Те же проблемы возникают у исследователей, когда речь заходит о проповедях Иисуса и его учеников. Известные трудности представляет определение того, насколько проповедь Иисуса, содержащая моральные императивы, осуждающая богатство и черствость высших слоев общества, была рассчитана только на иудеев, поскольку Палестина, и особенно ее северные области (Кесария и уже упомянутая Галилея) были в этническом отношении смешанными. С одной стороны, он призывал нести проповедь только «погибшим овцам дома Израилева», с другой – привлекал к себе неиудеев, например, самаритянку (женщину сиро-финикийского происхождения), римского центуриона и т.д. В этой двойственности виден длительный процесс разрыва христианства с иудейской почвой и перевод проповеди на греческий язык. Этому способствовало то обстоятельство, что эллинизации подверглась и сама Палестина (в городах греческий, наряду с арамейским, был разговорным языком, а древнееврейский оставался только языком книжной культуры), и то, что существовала многочисленная эллинизированная еврейская диаспора, в которой общеупотребительным был не еврейский оригинал Священного Писания, а его греческий перевод – Септуагинта. Таким образом, христианская грекоязычная проповедь имела уже готовый фундамент. У ее истоков стоял апостол Павел – «апостол язычников» и первый представитель грекоязычного христианского богословия. Именно благодаря Павлу, который первоначально был ревностным гонителем христиан (Савлом), христианство вышло за пределы еврейского мира. Он провозгласил универсальный характер спасительной миссии Христа, для которого «нет ни Еллина, ни Иудея». В отличие от других апостолов (греч. apostolos – посланный), проповедовавших Христа среди единомышленников, он отправляется в далекие и опасные путешествия и проповедует в Малой Азии, Греции, Сирии.

Вполне понятно, что переход на другой язык породил другую образную систему. Именно в процессе «перевода» христианских представлений с одного языка на другой и возникают предпосылки представлений о сущности и природе Христа.

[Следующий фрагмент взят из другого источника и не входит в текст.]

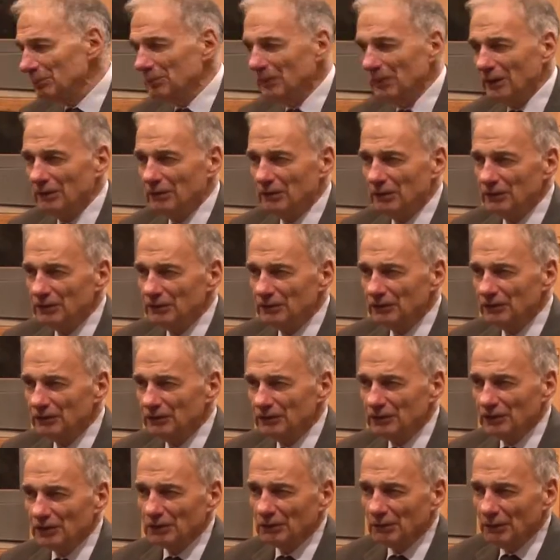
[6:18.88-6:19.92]
parents,
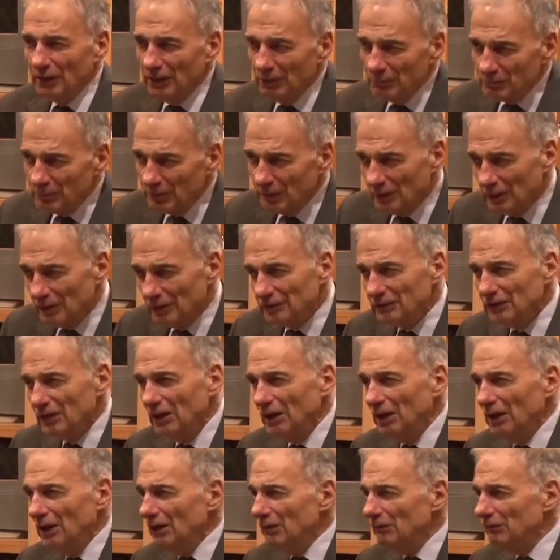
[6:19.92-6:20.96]
their grandparents?
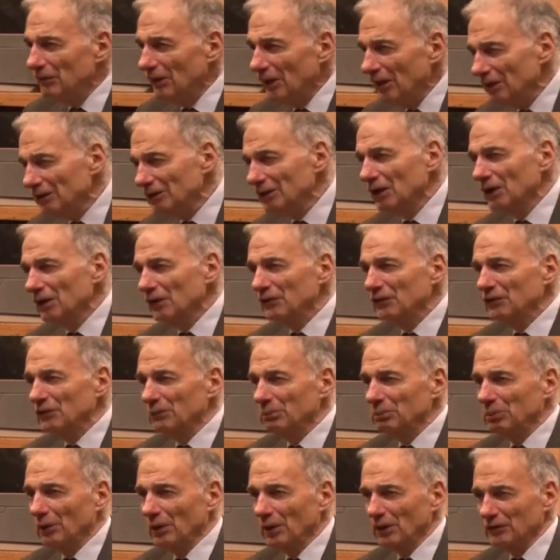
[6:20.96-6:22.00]
Very little
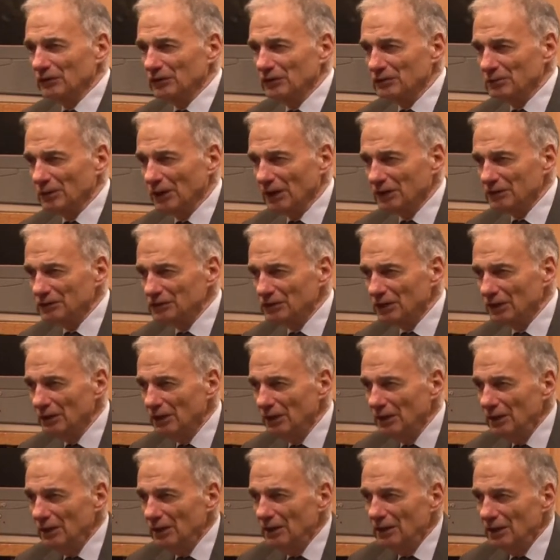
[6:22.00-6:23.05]
support structure.
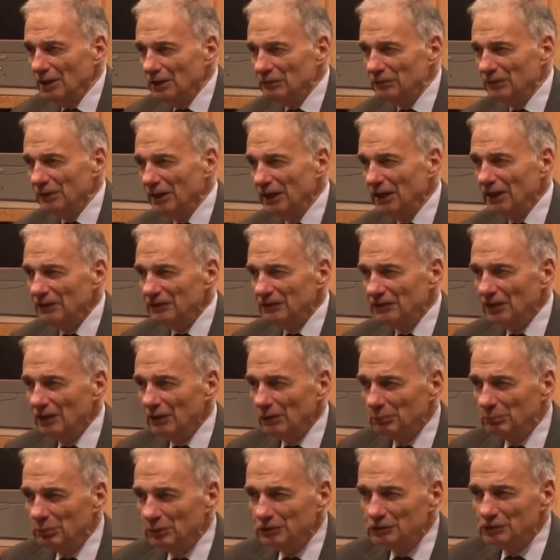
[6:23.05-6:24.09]
If it is,
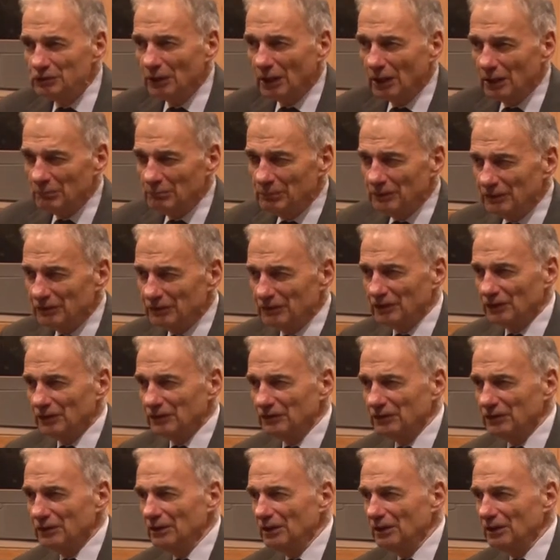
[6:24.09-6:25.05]
it'll put you out of business,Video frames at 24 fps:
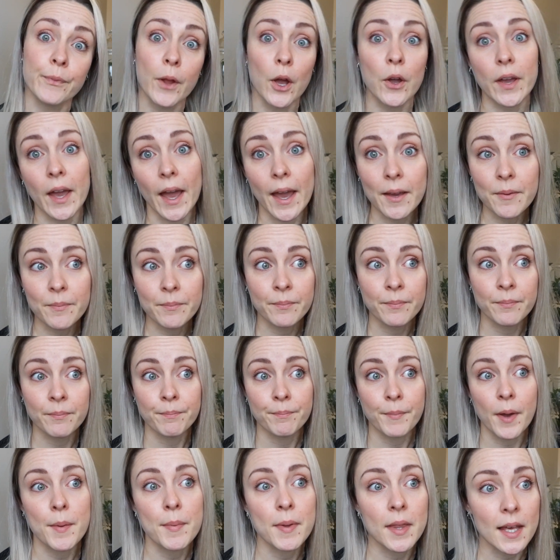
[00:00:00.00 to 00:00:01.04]
Okay.
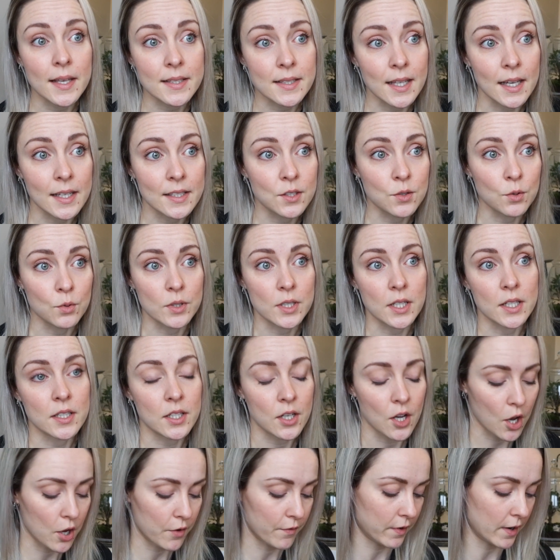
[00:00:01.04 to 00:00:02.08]
Maybe that's that sorted,
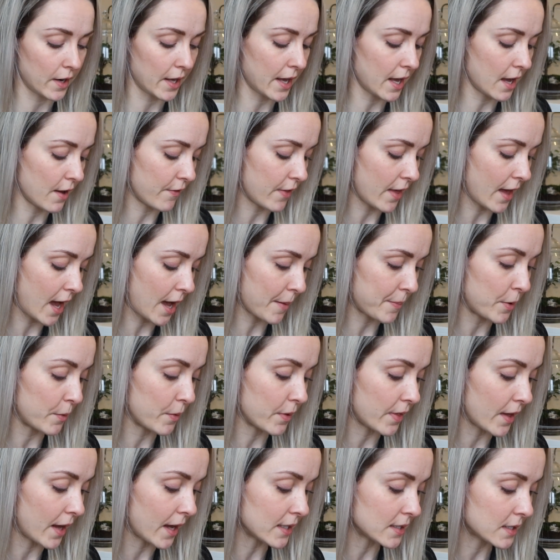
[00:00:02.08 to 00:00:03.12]
hopefully, if they're happy
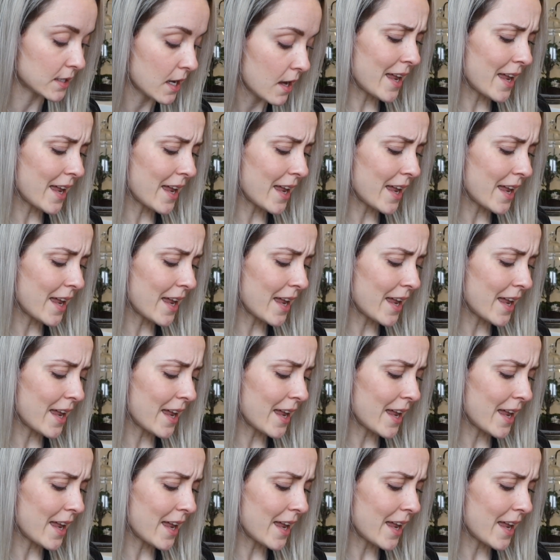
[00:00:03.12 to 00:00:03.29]
with that.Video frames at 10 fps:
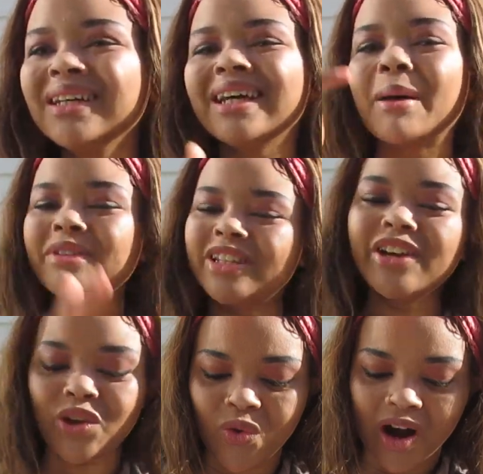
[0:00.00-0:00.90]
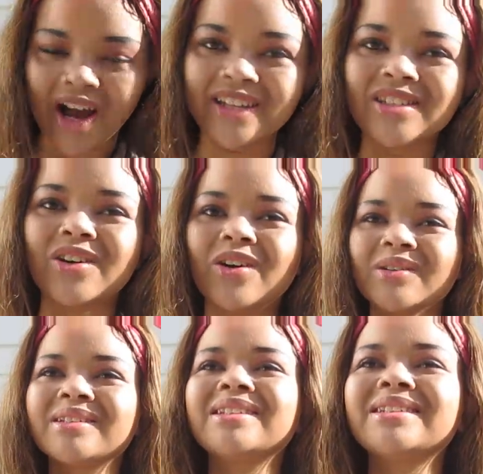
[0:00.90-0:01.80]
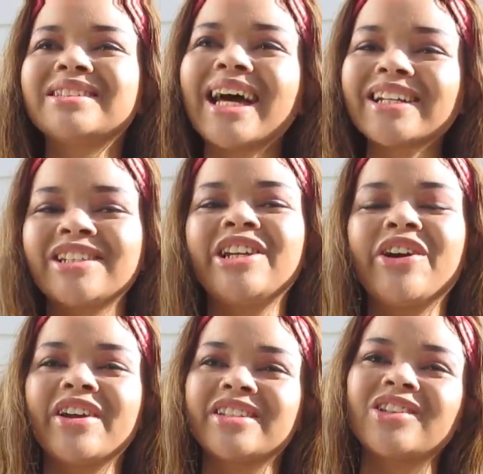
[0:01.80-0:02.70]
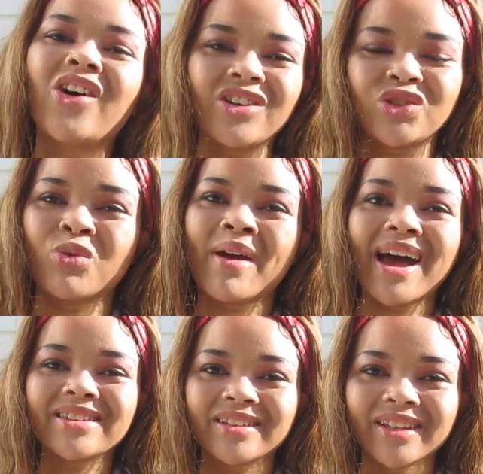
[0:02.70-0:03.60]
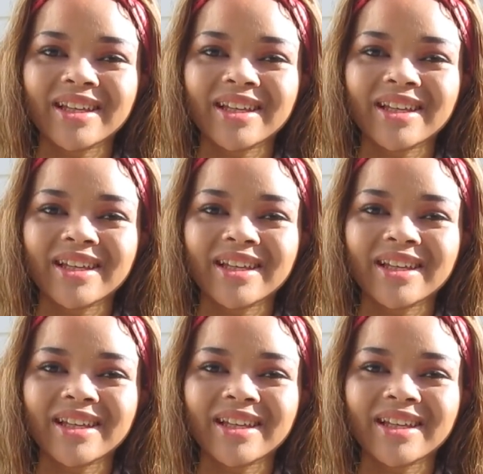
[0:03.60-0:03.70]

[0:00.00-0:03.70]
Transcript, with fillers: And I'm going to tell you why. So Sagittarius is also masculine.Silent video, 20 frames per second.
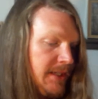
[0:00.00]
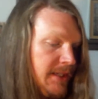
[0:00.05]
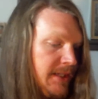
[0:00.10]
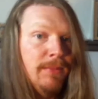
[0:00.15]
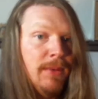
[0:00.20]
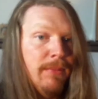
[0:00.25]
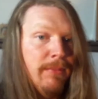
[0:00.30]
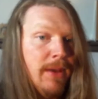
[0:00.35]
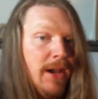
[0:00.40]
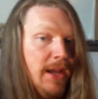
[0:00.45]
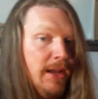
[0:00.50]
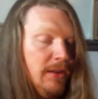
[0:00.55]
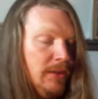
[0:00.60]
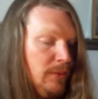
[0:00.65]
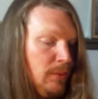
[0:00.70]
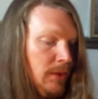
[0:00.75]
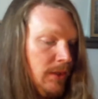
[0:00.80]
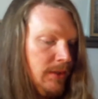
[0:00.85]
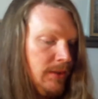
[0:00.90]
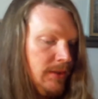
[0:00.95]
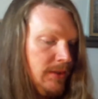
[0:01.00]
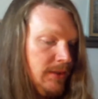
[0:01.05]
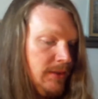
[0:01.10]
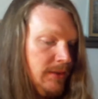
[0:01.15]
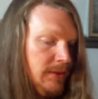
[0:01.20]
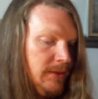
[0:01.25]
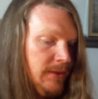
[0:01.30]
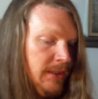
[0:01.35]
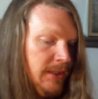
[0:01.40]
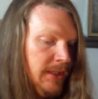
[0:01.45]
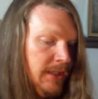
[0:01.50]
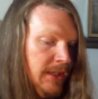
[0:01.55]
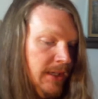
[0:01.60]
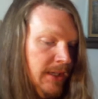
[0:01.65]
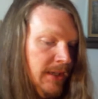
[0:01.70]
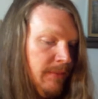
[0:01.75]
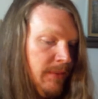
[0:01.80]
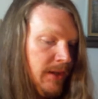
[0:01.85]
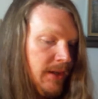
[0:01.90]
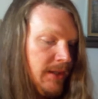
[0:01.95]
but mild ones,
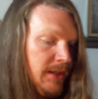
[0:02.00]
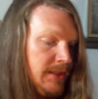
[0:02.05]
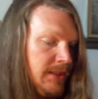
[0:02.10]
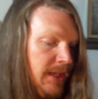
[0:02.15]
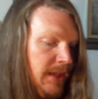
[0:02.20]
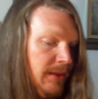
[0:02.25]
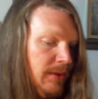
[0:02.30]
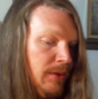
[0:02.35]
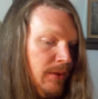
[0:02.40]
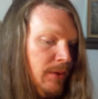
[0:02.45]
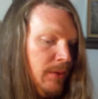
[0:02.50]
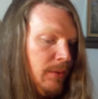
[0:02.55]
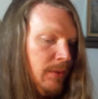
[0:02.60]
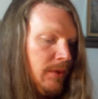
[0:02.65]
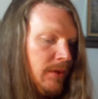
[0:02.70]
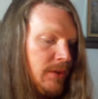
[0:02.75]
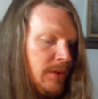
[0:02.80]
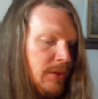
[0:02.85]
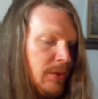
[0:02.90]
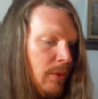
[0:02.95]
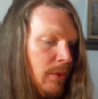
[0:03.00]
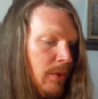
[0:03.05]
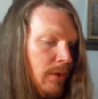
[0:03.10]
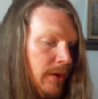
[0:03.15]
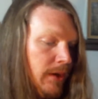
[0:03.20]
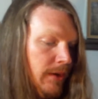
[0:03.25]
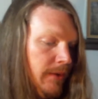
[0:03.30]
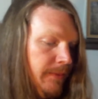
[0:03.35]
because he knew the score.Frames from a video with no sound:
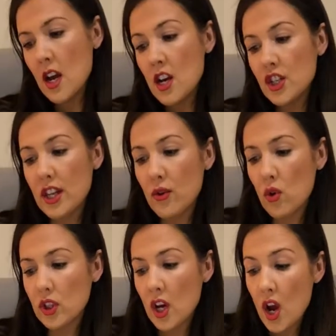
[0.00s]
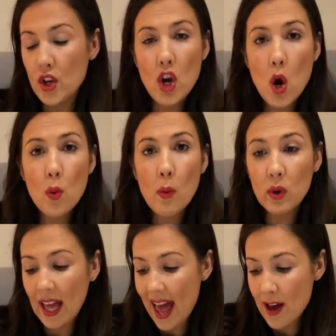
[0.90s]
She thought, no one
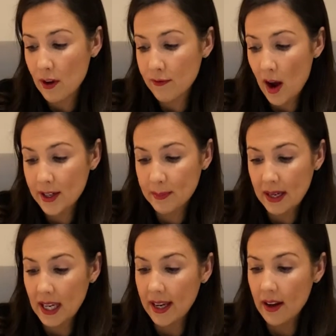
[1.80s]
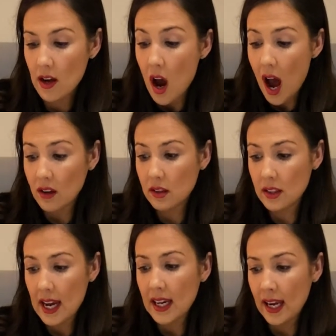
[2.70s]
will ever find me here. I'll
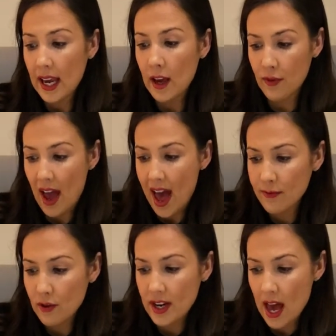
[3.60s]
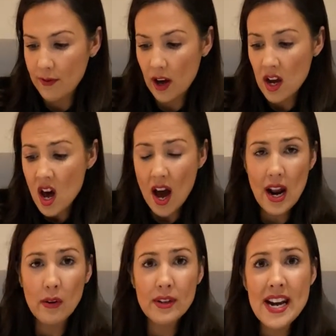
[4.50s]
stay here forever and ever, and
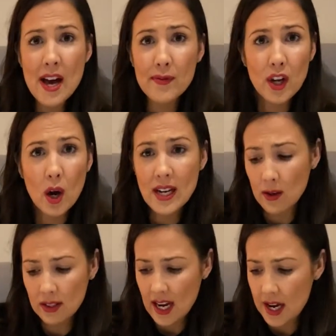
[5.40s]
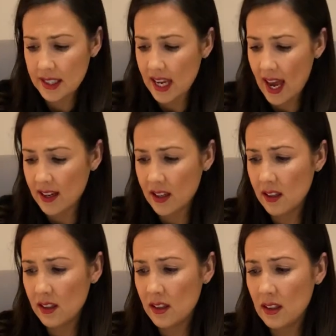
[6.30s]
I'll never go downstairs again.
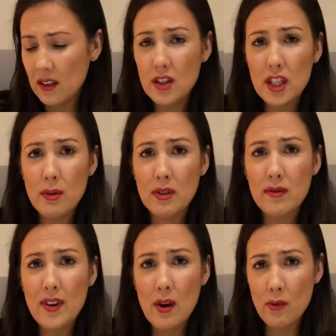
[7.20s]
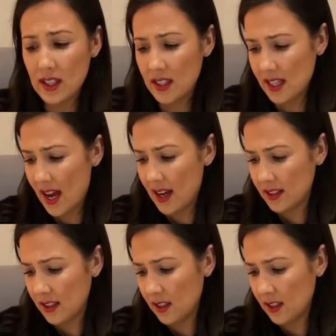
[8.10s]
She was very sad.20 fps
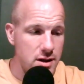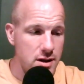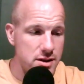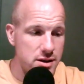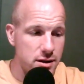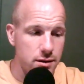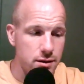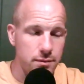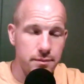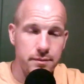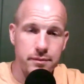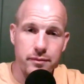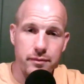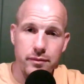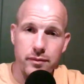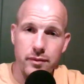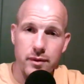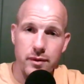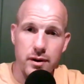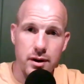So
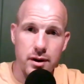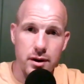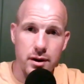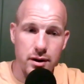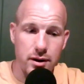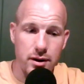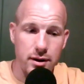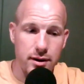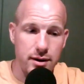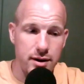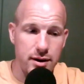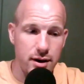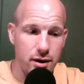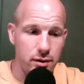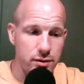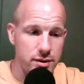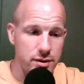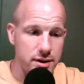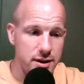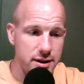
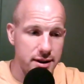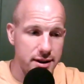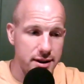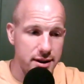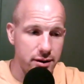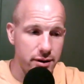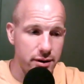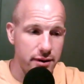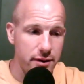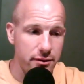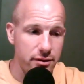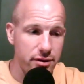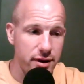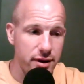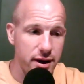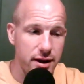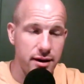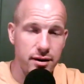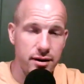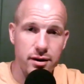don't ever
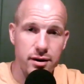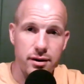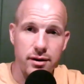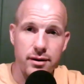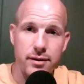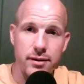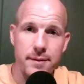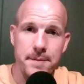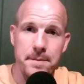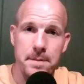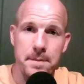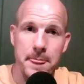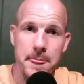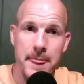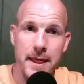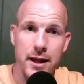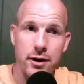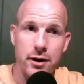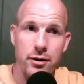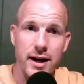think you're
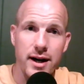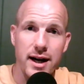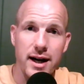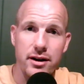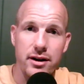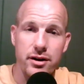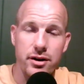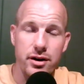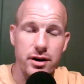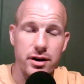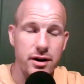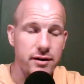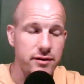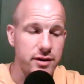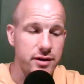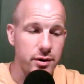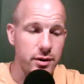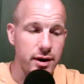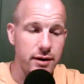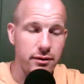not good
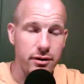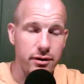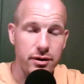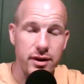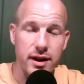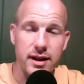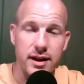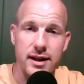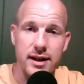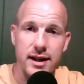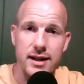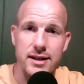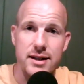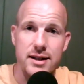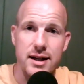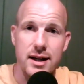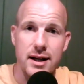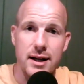enough. Don't ever think that,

Например, на иудейской почве не могли возникнуть представления о непорочном зачатии Иисуса Девой Марией от Духа Святого, поскольку по-древнееврейски слово «дух» («руах») – женского рода. Иудейская традиция не могла признать Иисуса сыном Бога (в смысле подлинного сыновства), применяя этот термин к человеку, который добродетельной жизнью удостоен быть названым Сыном Бога. В эллинизированной среде, привыкшей к культу героев, это употребление было воспринято буквально. Поскольку этот оборот употребляется уже в бесспорно принадлежащих апостолу Павлу Посланиях, можно предположить, что трансформация этого представления произошла довольно рано. Отсюда берет свое начало учение, согласно которому Иисус Христос «единосущен Отцу», закрепленное в решениях Никейского Собора (325 г. н.э.).

Знаменательно, что проповедь о Христе среди людей, чуждых идее единобожия, сопровождалась не только насмешками по поводу грядущего воскресения мертвых и поклонения распятому Христу, но и пользовалась очевидным успехом. Так, жители города Листры, присутствовавшие на проповеди Павла и его спутника Варнавы, увидели, как он исцелил хромого, и решили, что боги сошли в образе человеческом, поэтому они назвали Варнаву Зевсом, а Павла – Ермием. Жрец Зевса привел к воротам быков, принес венки и хотел вместе с народом совершить в их честь жертвоприношение. Услышав об этом, апостолы Варнава и Павел разодрали на себе одежды и с криком «Зачем вы это делаете?» бросились в толпу. «Мы такие же люди, – говорили они, – как и вы, и пришли к вам с Благой вестью, чтобы обратились вы от никчемных идолов к Богу Живому». Этими речами они едва смогли удержать народ от жертвоприношения.